We are in a playground adjacent to the fishing harbour of L’Étang-du-nord in Les Îles de la Madeleine – Magdalen Islands – a small archipelago of dunes, dips and hills in the Gulf of St. Lawrence on Canada’s east coast. Not everyone here is a fisherman but with $50 million (Cdn.) in annual revenues, it’s the most important sector of the local economy.

During our short stay, we come across two lovingly crafted fishing boat playspaces. One trumpets the bright colours of Acadie – blue, red and yellow. She’s built to scale and could hold plenty of stacked traps on her aft deck.

The kids run stem to stern. It’s a perpetual movement show with dollops of laughter and snatches of conversation sailing on the wind. Stomping through the wheelhouse and leaning over the bow they look out on their ocean of pretend.

This is a popular spot with the two newest crew members of the Étang-du-nord fishing fleet and we return for a second visit of imaginative play. The chilly weather is not a deterrent. The life size prop for make believe is a powerful magnet.

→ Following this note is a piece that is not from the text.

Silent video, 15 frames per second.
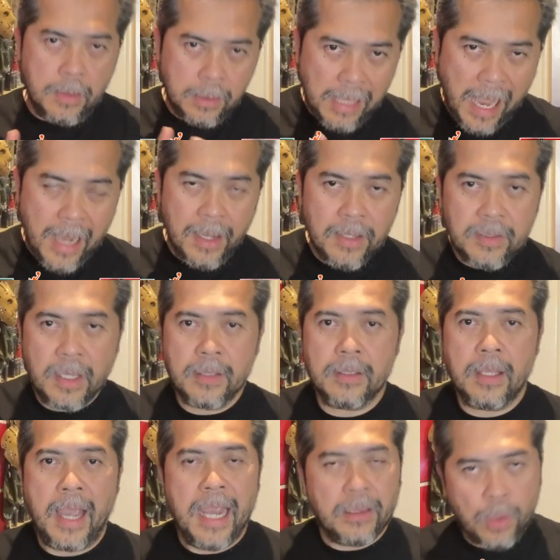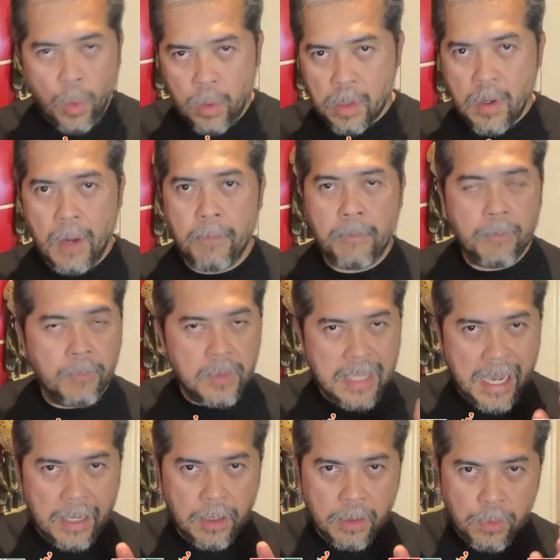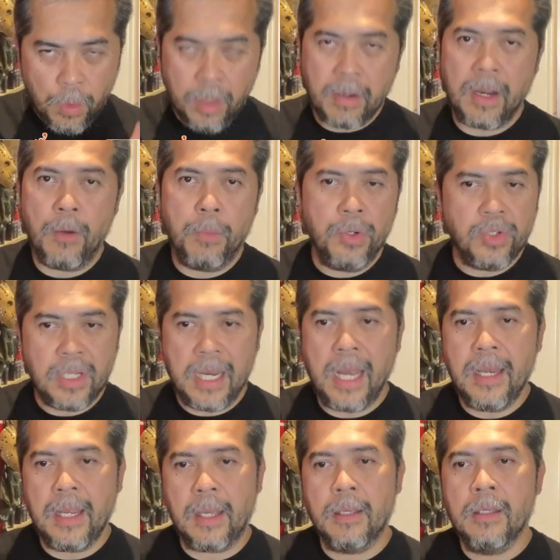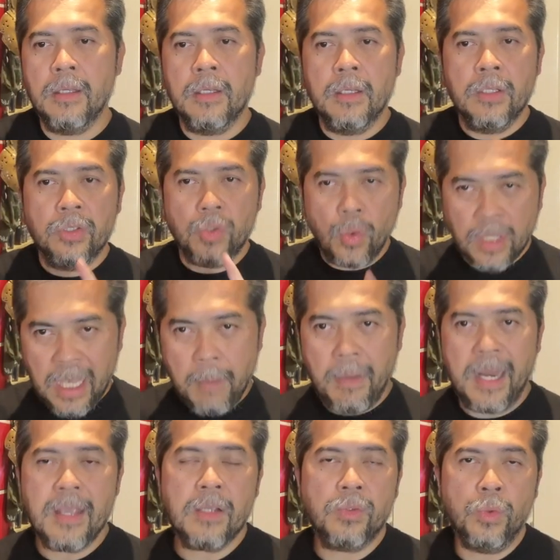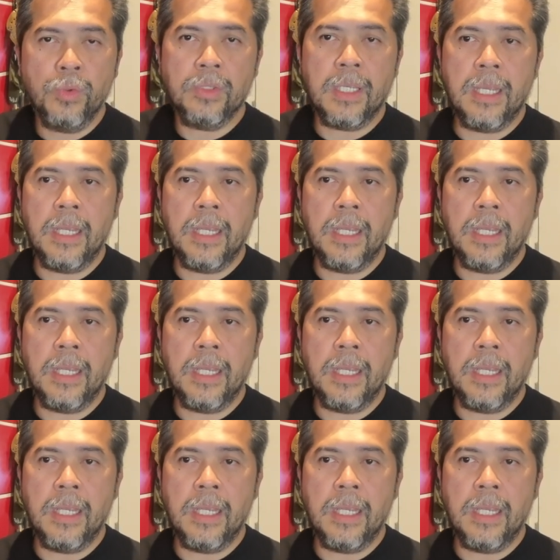ทางเอสเอสให้ตกรอบอย่างรวดเร็ว เพราะฉะนั้นเนี่ยทรงเกมมันน่าจะสูสีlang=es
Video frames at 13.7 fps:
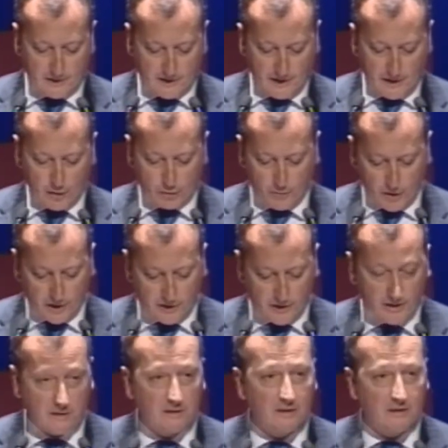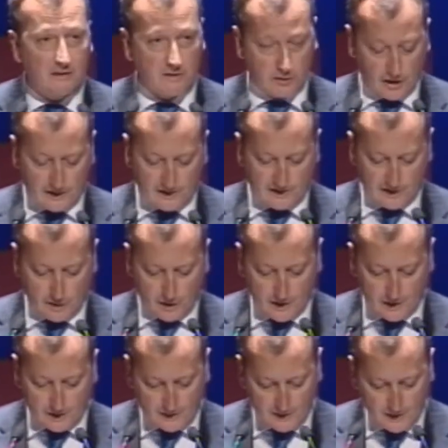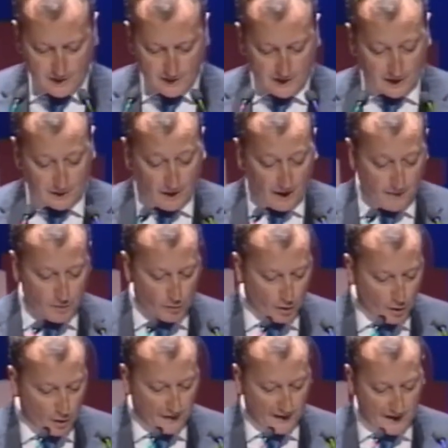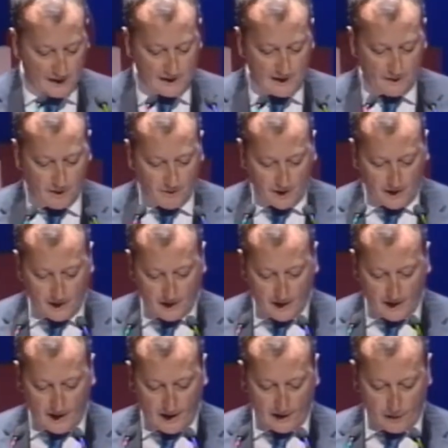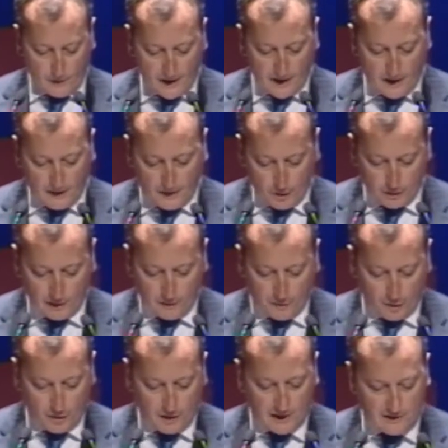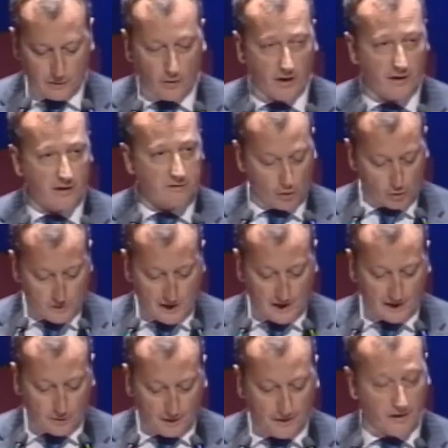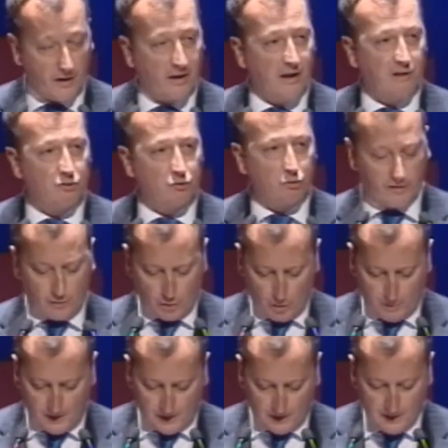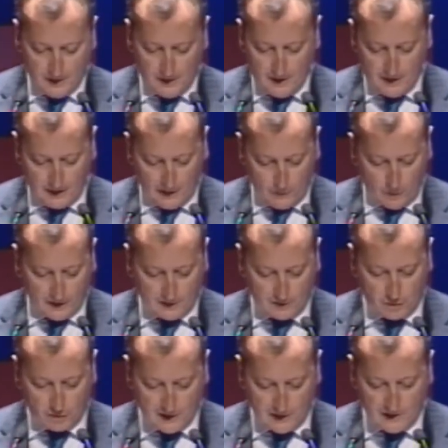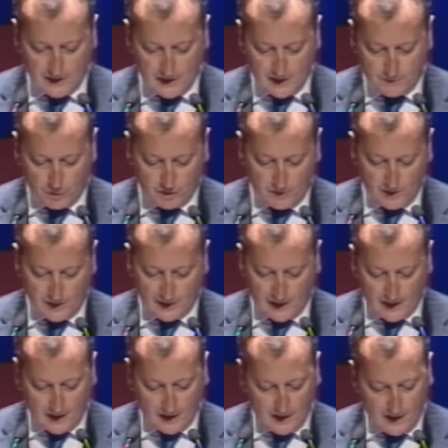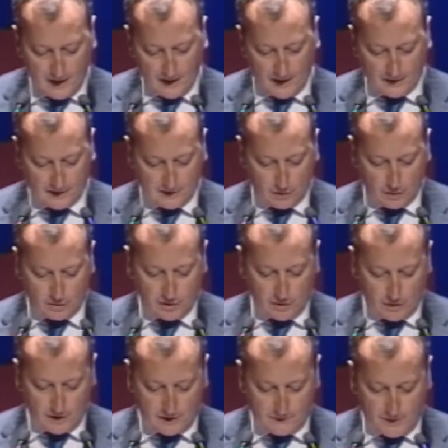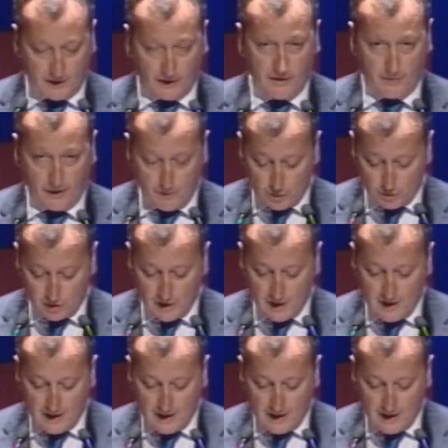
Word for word: distinguidos ponentes, señoras y señores, es para mí un honor darles la bienvenida a la novena edición del Foro de las Ciudades 2014 El Sur de Europa, que durante estos tres días posibilitará que entre todos y todas participemos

It’s much the same excitement at another boat 15 kms. to the south in Havre-Aubert. This is a fishing vessel too situated at the end of the historic La Grave stretch, a short swath of street modestly festooned with eateries, purveyors of art and a variety of artisanal fare. The boat borders a boardwalk on the protected harbour side. Across the road behind the storefronts we hear roiling high tide breakers hitting a ribbon of beach.

This vessel has more accessories – two slides, a tire swing and an orange buoy suspended from a rope that can be a bouncy ride, or an over-sized tether ball. The kids are in fine fettle – climbing, swinging, slip, sliding away. They flow between the three levels of play each taking turns as captain in the wheelhouse.

Up on the lookout level, I overhear talk of pirates and a whispered shiver me timbers. The mateys are a popular play theme since the recent purchase of a second hand toy pirate ship. Fortunately there’s no re-enactment of walking the plank. Below decks we find shelter for baby Lila from the rushing wind. She sits quietly, oblivious to the hurly burly circling around her.

Both communities have chosen playgrounds that are reflections of themselves. The real world ‘equipment’ leaves full rein for the imagination. The boats are a wonderful gift for us come-from-awayers as they help us connect with the place and learn through play.

They are not of the mass production mould. Their look and character are intrinsically their own. The world of play would be a much better place with more of these vernacular playgrounds that celebrate local culture and history. PlayGroundology is on the lookout for these kind of playspaces to share with readers. Drop us a line if you know of a place that fits the bill.

We have to leave the wind and waves behind and take the five hour ferry crossing back to Prince Edward Island. We didn’t come to les Îles for the playgrounds and it’s not these two wonderful boat spaces that will pull us back. When we do return though, we know there will be two playspaces inviting the kids to come sail away on blustery day, high sea adventures.